Namun, fenomena ini berubah, seiring hadirnya feminisme yang merupakan ideologi dan gerakan pembebasan perempuan karena selama ini perempuan acapkali mengalami ketidakadilan disebabkan jenis kelamin yang dimilikinya, maka perlahan posisi perempuan mulai diperhitungkan dalam ranah publik, seperti pembangunan dan pengambilan keputusan. Sehingga, dari sinilah gerbang kebangkitan kaum perempuan mulai dibuka sedikit demi sedikit. Perempuan sudah mulai diperkenankan mengeyam pendidikan, bekerja di ranah publik dan mendapatkan upah yang setara dengan laki-laki, hingga perempuan mulai dilibatkan dalam arena politik. Nah, keterbukaan struktur dan kesempatan inilah menjadi salah satu faktor dan pertimbangan saya dalam memutuskan untuk menjadi perempuan yang bekerja.
Kedua, Bagi saya seorang perempuan, bekerja bukan saja untuk tujuan pemenuhan kebutuhan ekonomi semata, tapi lebih dari itu, bekerja juga memiliki fungsi lainnya seperti menjalin relasi sosial, sebagai bentuk otonomi dan ekspresi serta aktualisasi diri. Dan, ternyata fungsi-fungsi lain inilah yang sampai sekarang menguatkan saya untuk tetap menjadi perempuan pekerja. Dari bekerja, saya dapat menemukan kebahagian diri, karena dengan berjejaring, mengekspresikan dan mengaktualisasikan diri, saya merasa memiliki manfaat bagi orang banyak. Bukankah Nabi Muhammad SAW bersabda: Sebaik-baiknya manusia adalah yang bermanfaat bagi orang banyak. Berarti dengan bekerja, saya meyakini saya telah mengamalkan ibadah sosial dan ibadah agama, bukan begitu? Yah, sejalan dengan manfaat dari bekerja yang saya utarakan tersebut tentu saja saya tidak bermaksud meneguhkan teori fenomenal hirarkhi kebutuhan dari Abraham Maslow yang menyebutkan bahwa kebutuhan akan aktualisasi dari merupakan kebutuhan tertinggi dari manusia, tapi yah begitulah kenyataannya, itulah yang saya alami.

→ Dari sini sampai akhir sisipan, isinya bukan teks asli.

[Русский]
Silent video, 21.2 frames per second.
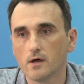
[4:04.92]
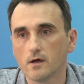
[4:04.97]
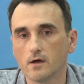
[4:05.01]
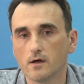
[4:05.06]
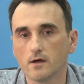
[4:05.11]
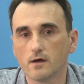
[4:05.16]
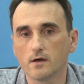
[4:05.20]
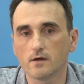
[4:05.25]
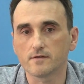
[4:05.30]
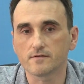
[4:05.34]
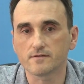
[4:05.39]

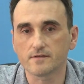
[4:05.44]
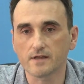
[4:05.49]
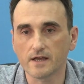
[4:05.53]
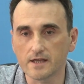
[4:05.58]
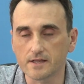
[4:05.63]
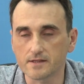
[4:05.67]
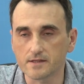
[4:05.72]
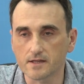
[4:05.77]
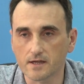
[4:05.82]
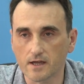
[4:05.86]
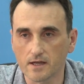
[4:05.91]
Э,
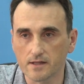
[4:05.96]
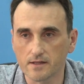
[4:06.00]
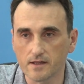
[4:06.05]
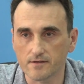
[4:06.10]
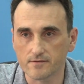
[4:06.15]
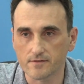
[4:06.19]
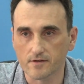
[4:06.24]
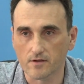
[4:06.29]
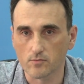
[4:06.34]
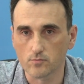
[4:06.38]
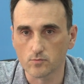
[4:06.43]
стоит на
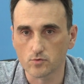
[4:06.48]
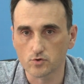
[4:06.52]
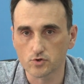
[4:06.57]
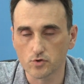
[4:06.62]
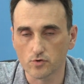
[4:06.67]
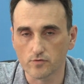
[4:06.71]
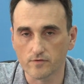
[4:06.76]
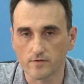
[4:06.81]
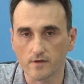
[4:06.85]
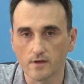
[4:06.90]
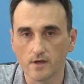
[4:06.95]
кадастровом
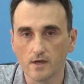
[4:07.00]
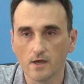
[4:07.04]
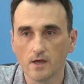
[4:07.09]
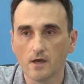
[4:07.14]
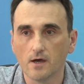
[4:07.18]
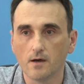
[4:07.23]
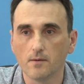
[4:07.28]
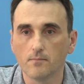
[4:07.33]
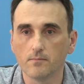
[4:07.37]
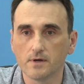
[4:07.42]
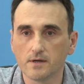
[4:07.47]
учете,
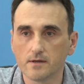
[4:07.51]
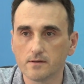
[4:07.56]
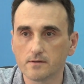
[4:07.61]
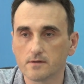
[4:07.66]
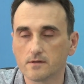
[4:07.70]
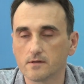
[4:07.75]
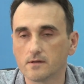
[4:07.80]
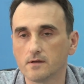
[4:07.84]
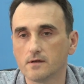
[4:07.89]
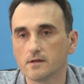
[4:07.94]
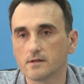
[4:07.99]
мы
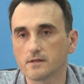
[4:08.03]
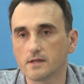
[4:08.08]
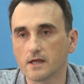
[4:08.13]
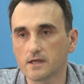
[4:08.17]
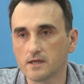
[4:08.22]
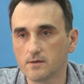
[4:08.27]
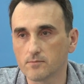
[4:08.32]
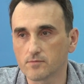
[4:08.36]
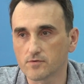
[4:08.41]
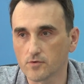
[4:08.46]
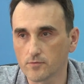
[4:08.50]
э,
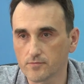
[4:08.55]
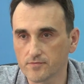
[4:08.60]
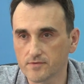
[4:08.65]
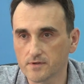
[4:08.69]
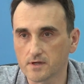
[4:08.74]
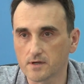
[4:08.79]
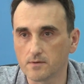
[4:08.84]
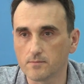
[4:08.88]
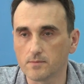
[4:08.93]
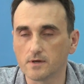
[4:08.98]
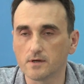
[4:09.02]
таким
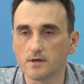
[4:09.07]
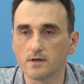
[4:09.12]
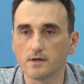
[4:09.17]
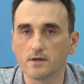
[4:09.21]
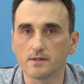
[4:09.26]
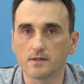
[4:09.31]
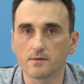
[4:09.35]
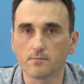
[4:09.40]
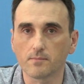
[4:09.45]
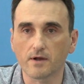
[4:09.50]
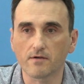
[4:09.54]
собственникам
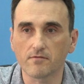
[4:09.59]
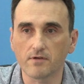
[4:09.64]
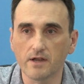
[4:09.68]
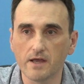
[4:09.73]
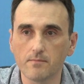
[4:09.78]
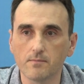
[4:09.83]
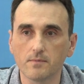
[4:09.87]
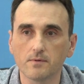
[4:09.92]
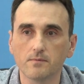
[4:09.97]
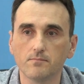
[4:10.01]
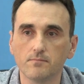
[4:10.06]
э,
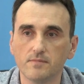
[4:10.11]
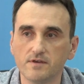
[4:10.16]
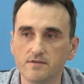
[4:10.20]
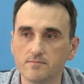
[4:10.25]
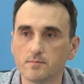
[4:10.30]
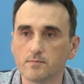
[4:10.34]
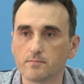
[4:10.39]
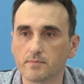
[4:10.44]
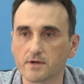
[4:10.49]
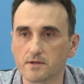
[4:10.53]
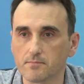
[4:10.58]
направляем
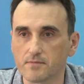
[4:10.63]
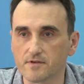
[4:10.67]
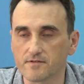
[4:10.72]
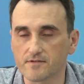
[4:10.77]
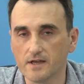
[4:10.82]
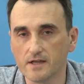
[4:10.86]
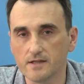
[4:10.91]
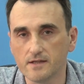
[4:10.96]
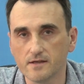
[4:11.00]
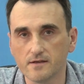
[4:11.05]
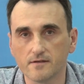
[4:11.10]
письма
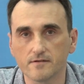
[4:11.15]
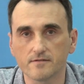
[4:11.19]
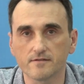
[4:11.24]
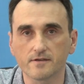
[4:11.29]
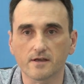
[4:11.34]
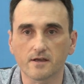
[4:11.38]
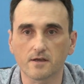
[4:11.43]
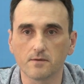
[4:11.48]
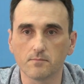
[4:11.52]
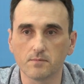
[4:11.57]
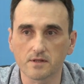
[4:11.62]
предписания с
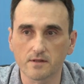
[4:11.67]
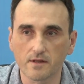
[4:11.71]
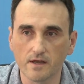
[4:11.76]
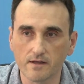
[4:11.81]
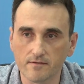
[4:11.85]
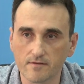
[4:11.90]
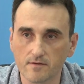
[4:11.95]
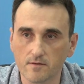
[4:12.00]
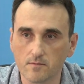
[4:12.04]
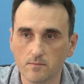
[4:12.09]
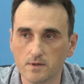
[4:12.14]

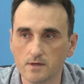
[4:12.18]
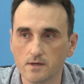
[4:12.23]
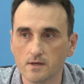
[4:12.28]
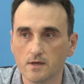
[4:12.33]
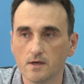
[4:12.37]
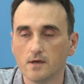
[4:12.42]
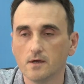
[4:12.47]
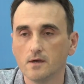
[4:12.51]
рекомендациями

Narasi ini bukan berarti saya mengunderestimate perempuan-perempuan yang tidak bekerja, bagi saya perempuan juga punya otonomi diri untuk tidak bekerja, memilih untuk tidak bekerja juga mulia dan patut untuk dihormati dan dihargai.

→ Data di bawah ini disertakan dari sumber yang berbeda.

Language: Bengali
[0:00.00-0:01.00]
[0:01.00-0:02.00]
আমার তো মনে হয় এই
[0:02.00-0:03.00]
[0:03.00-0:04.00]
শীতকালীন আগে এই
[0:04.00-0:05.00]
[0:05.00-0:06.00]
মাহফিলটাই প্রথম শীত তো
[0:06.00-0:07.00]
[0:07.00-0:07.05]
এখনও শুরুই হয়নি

Lalu kembali ke pertanyaan dari quotes yang sedang viral tersebut “apakah ketika perempuan lelah bekerja maka solusinya menikah?” Menurut hemat saya, solusi kalau lelah bekerja maka menikah ini adalah candu! Kok bisa? Karena dia hanya menjadi solusi yang sifatnya sementara, dengan kata lain solusi ini hanya dapat menenangkan dalam jangka waktu yang cukup pendek bukan cukup lama. Karena, apakah dengan menikah maka segala kelelahan akan segera hilang? Belum tentu! Solusi konservatif ini justru akan mengembalikan posisi perempuan menjadi the second human being, dimana menganggap menikah adalah solusi dari segala permasalahan perempuan akan menjadikan laki-laki ibarat dewa penyelamat dari masalah perempuan sehingga akan menimbulkan relasi ketergantungan antara laki-laki dan perempuan itu sendiri. So, kalau lelah bekerja, pilihannya istirahatlah, ambil cuti luangkan waktu untuk diri sendiri dan orang-orang terdekat atau segera mengajukan pengunduran diri. Kalaupun mau menikah, monggo, tapi semoga keinginan menikah itu bukan karena lelah bekerja, tapi karena pilihan dan otonomi kita, perempuan!